AOC's 'Among Us' stream had commentator who said US 'deserved 9/11'

The stream pulled in a record number of viewers, with close to 440,000 tuning in.

U.S. Representative Alexandria Ocasio-Cortez (D-NY) speaks to members of the media following a televised town hall event on the “Green New Deal” in the Bronx borough of New York City, New York, U.S., March 29, 2019 (photo credit: REUTERS/JEENAH MOON)
U.S. Representative Alexandria Ocasio-Cortez (D-NY) speaks to members of the media following a televised town hall event on the “Green New Deal” in the Bronx borough of New York City, New York, U.S., March 29, 2019
(photo credit: REUTERS/JEENAH MOON)
US Rep. Alexandria Ocasio-Cortez (D-New York) was hit with controversy for her Twitch livestream of the popular video game Among Us, after she was found to have included a social media personality who said the US "deserved 9/11."
The stream, which took place Tuesday night, saw a lengthy roster of notable figures joining in, including fellow Democratic Congresswoman Ilhan Omar and popular streamer Imane “Pokimane” Anys. However, included on that list was political commentator Hasan “hasanabi” Piker, who infamously drew controversy in 2019 for his comments that the US deserved to be attacked on September 11, 2001.
Piker, who was at the time a commentator for the online news series The Young Turks (TYT), later backtracked on these comments, saying they were "inappropriate" and claiming they were an attempt at satire.
“I should’ve used more precise and better use of the language there,” Piker explained in an August 2019 interview with TYT founder and host Cenk Uygur.
“It’s messed up that I would even give the opportunity to the Right to try to morally grandstand on an issue like this, when they are 100% responsible for all the bloodshed that’s been caused.”
Omar has also been hit with controversy in the past regarding 9/11, having infamously said "some people did something" on that day while addressing the Council on American-Islamic Relations (CAIR).

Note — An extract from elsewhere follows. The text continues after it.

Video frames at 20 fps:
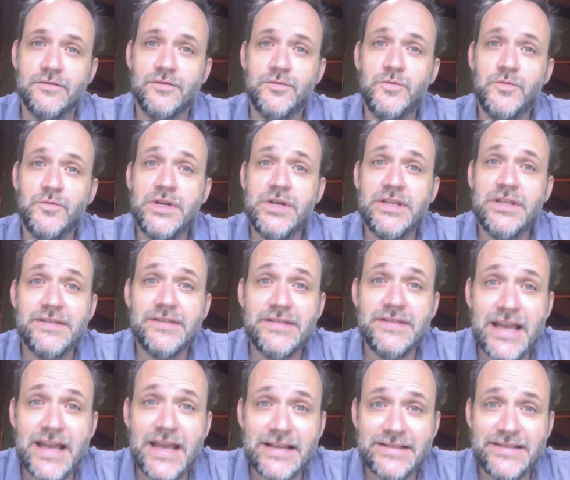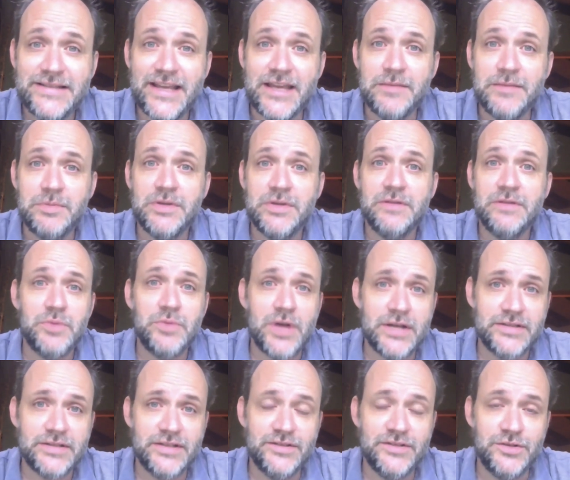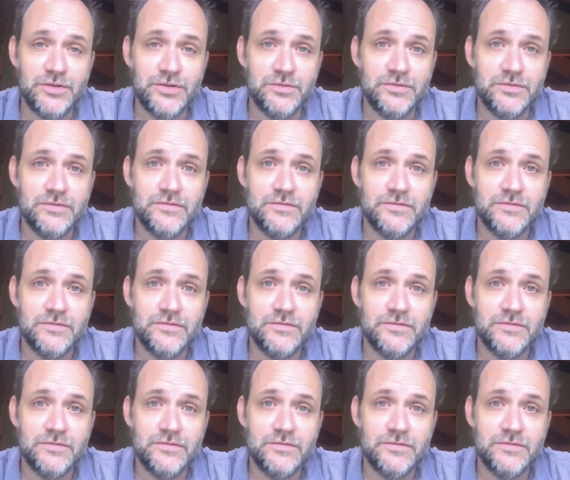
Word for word: with a sex tape and a prostitute.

Omar also is controversial for her outspoken support for the Boycott, Divestment and Sanctions (BDS) movement against Israel, which, among other things, advocates boycotting the use of Israeli or Israel-made products.

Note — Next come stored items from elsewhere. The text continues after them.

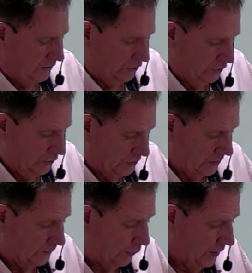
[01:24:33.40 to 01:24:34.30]
you
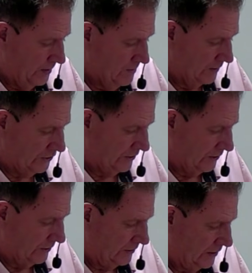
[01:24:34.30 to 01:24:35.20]
could pretty much
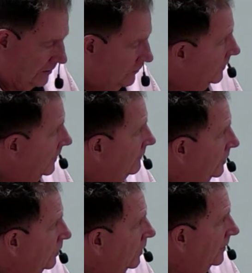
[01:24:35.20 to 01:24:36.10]
cut whatever
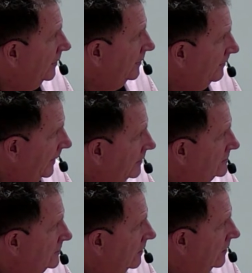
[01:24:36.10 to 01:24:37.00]
you want on a
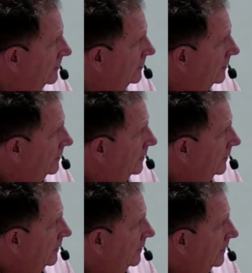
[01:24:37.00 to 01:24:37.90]
bandsaw,
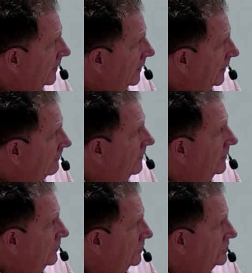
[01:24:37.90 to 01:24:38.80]
and
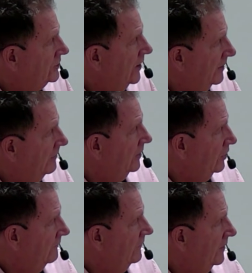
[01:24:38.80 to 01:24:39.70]
you just got to make
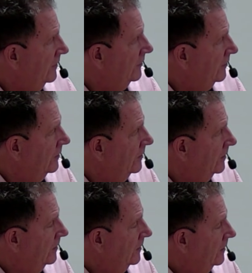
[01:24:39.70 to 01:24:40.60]
your veneer.
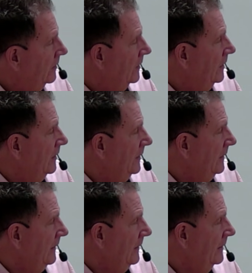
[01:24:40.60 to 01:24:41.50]

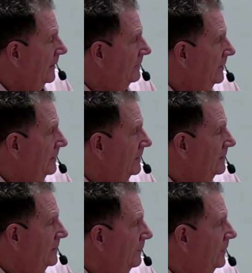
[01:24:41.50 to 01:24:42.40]
And I mean,
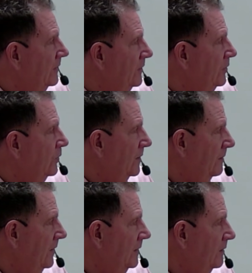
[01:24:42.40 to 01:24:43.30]
typically you want to
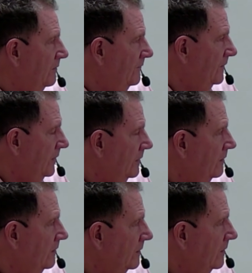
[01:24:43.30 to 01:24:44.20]
make your
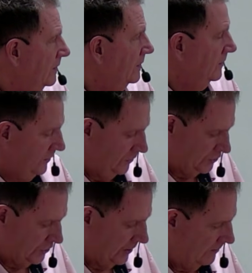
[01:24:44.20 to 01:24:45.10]
veneer, your
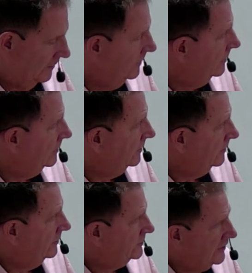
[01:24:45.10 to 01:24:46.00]
shim,
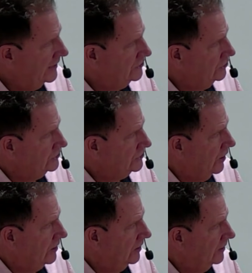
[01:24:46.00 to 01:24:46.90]
the size of your saw
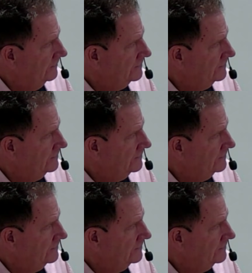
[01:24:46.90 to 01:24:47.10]
cut,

Despite this, when prompted to show the specs for her computer following the livestream, Omar disclosed that her computer used the Intel Core i7-10700K processor.
This processor is one of Intel's 10th generation processors, which were made by the Intel team in Haifa, according to Calcalist.
Ocasio-Cortez's livestream of Among Us – which is a popular video game wherein players participate in conducting maintenance tasks aboard a spaceship while one or two imposters attempt to sabotage and kill them off – was intended to highlight the importance of voting. This is referenced heavily in the central focus of the game, the emergency meetings, wherein the players debate who is suspicious (or "sus," to use in-game parlance) and should be ejected from the ship.
The stream also served to campaign against incumbent President Donald Trump, with Ocasio-Cortez even declaring that "Orange is sus," a reference to Trump and implying he should be ejected from the White House.
“Of course, we are here to vote Blue – that's [why] I’m here, to let you all know,” she added during the stream.
This isn't the only video game being used to promote the Democratic Party ahead of the November 3 election. Notably, Democratic presidential nominee Joe Biden has been actively campaigning over popular Nintendo Switch title Animal Crossing: New Horizons, which even features a fully-detailed Biden island complete with a campaign headquarters, ads, a digital avatar of the nominee and in-game merchandise available for players.
The stream pulled in a record number of viewers, with close to 440,000 viewers tuning in for the stream. This makes it the third-highest watched stream in Twitch history, with the record being popular singer Drake's Fortnite stream, which pulled over 600,000 viewers.
Ocasio-Cortez's passion for video games is well documented, with the New York congresswoman able to balance her political career with climbing up the rankings of popular MOBA title League of Legends. Her Twitch channel boasts a total of 550,000 followers, a massive lead over other US politicians on the platform. For comparison, Trump's account, which is used only to broadcast speeches rather than stream video games, has only 143,000.